Intrinsic Image Fusion for Multi-View 3D Material Reconstruction¶

Conference: CVPR 2026
Paper: CVF Open Access
Code: Project Page
Area: 3D Vision / Inverse Rendering / Material Reconstruction
Keywords: PBR material reconstruction, inverse rendering, path tracing, single-view prior distillation, distribution matching

TL;DR¶

Intrinsic Image Fusion (IIF) distills single-view priors from a 2D diffusion material estimator into multi-view inverse rendering. It uses a parametric distribution to aggregate multiple inconsistent PBR predictions per view into a low-dimensional consistent space, achieves 3D consistent textures via distribution matching, and finally performs inverse path tracing fine-tuning on only a few parameters per object. This significantly outperforms existing inverse rendering methods in material decoupling quality on synthetic and real indoor scenes.

Background & Motivation¶

Background: Decomposing indoor scenes into Physically Based Rendering (PBR) components—albedo, roughness, metallic, and lighting—is a core task in graphics and vision, supporting applications such as relighting, material editing, and virtual object insertion. Mainstream inverse rendering follows the "analysis-by-synthesis" approach, using path tracing to simulate light transport and infer material properties.

Limitations of Prior Work: Realistic rendering via path tracing is computationally expensive and introduces Monte-Carlo noise, which propagates into the optimization and destabilizes material estimation. Furthermore, appearance decomposition is inherently ambiguous—diffuse, specular, and lighting effects are tightly coupled, especially in complex indoor scenes. This frequently results in lighting being "baked" into the albedo or incorrect specular parameters. Alternatively, 2D single-image material estimators (e.g., RGBX, based on diffusion models) demonstrate strong generalization and can sample multiple possible solutions.
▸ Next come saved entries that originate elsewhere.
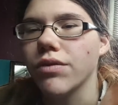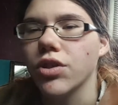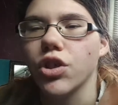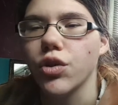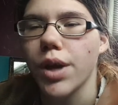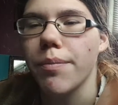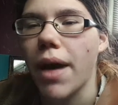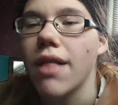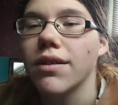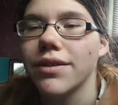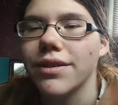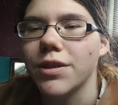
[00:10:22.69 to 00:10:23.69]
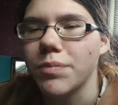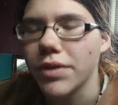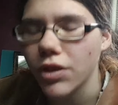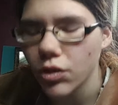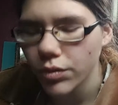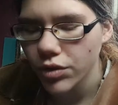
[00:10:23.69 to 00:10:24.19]
and great balances, but
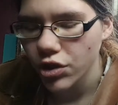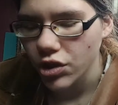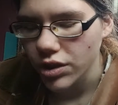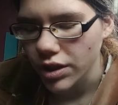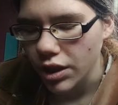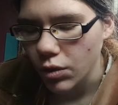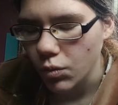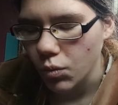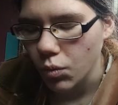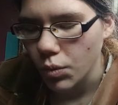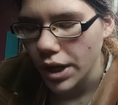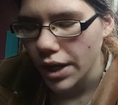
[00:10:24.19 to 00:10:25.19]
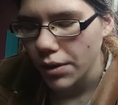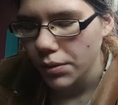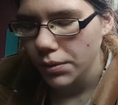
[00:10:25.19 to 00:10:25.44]
this one's just like, wow.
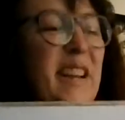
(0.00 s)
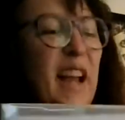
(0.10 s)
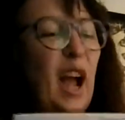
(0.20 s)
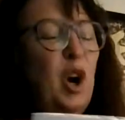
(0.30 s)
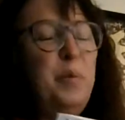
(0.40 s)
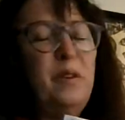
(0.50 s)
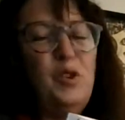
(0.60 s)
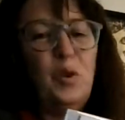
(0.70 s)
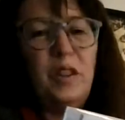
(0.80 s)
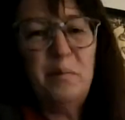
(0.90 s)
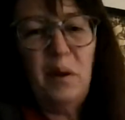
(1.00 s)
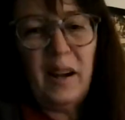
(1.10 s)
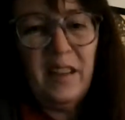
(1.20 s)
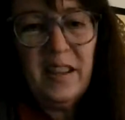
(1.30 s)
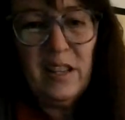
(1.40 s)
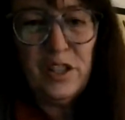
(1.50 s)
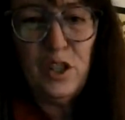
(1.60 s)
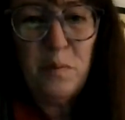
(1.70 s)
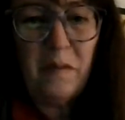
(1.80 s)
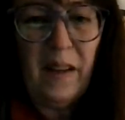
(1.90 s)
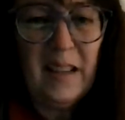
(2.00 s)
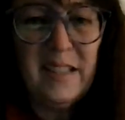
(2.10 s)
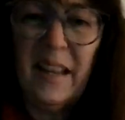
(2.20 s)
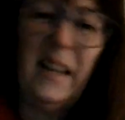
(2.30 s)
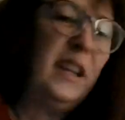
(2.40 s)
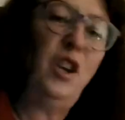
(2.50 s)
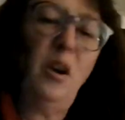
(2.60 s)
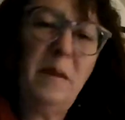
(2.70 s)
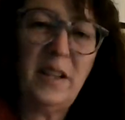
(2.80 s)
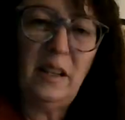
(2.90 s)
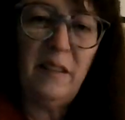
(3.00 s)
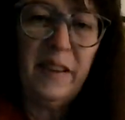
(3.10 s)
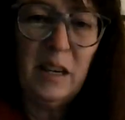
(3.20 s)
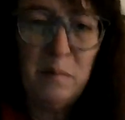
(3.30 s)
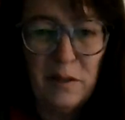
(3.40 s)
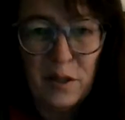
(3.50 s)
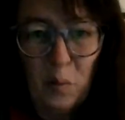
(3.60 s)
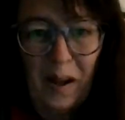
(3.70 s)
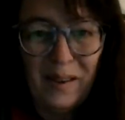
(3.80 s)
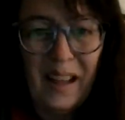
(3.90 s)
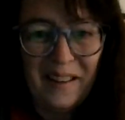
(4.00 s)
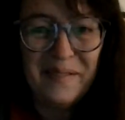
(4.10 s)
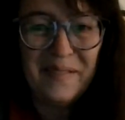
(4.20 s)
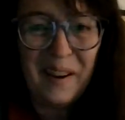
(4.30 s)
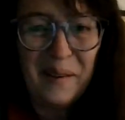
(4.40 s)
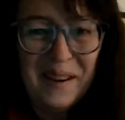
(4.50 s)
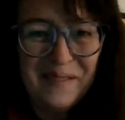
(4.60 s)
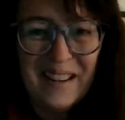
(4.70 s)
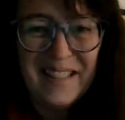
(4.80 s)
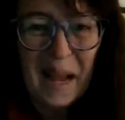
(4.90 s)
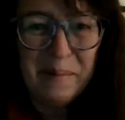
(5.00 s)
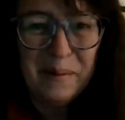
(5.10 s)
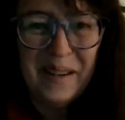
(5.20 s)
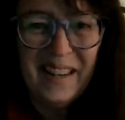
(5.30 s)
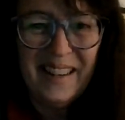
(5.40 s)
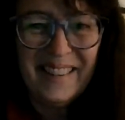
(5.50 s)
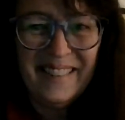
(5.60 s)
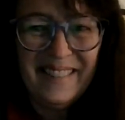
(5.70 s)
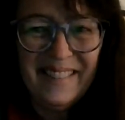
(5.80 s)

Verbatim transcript: I hope you enjoyed the book. I think it's super fascinating. You know how much I love animals and wildlife. All right, friends, happy reading.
However, due to their probabilistic nature, predictions within or across views are inconsistent, making them unsuitable for direct 3D application.

Key Challenge: Inverse path tracing is "physically correct but noisy with many parameters," while 2D priors offer "sharp details but are 3D inconsistent and non-physical." How can the strengths of both be leveraged?

Goal: Embed strong 2D single-view priors into inverse rendering optimization to distill high-quality PBR textures for entire scenes that are both 3D consistent and re-renderable.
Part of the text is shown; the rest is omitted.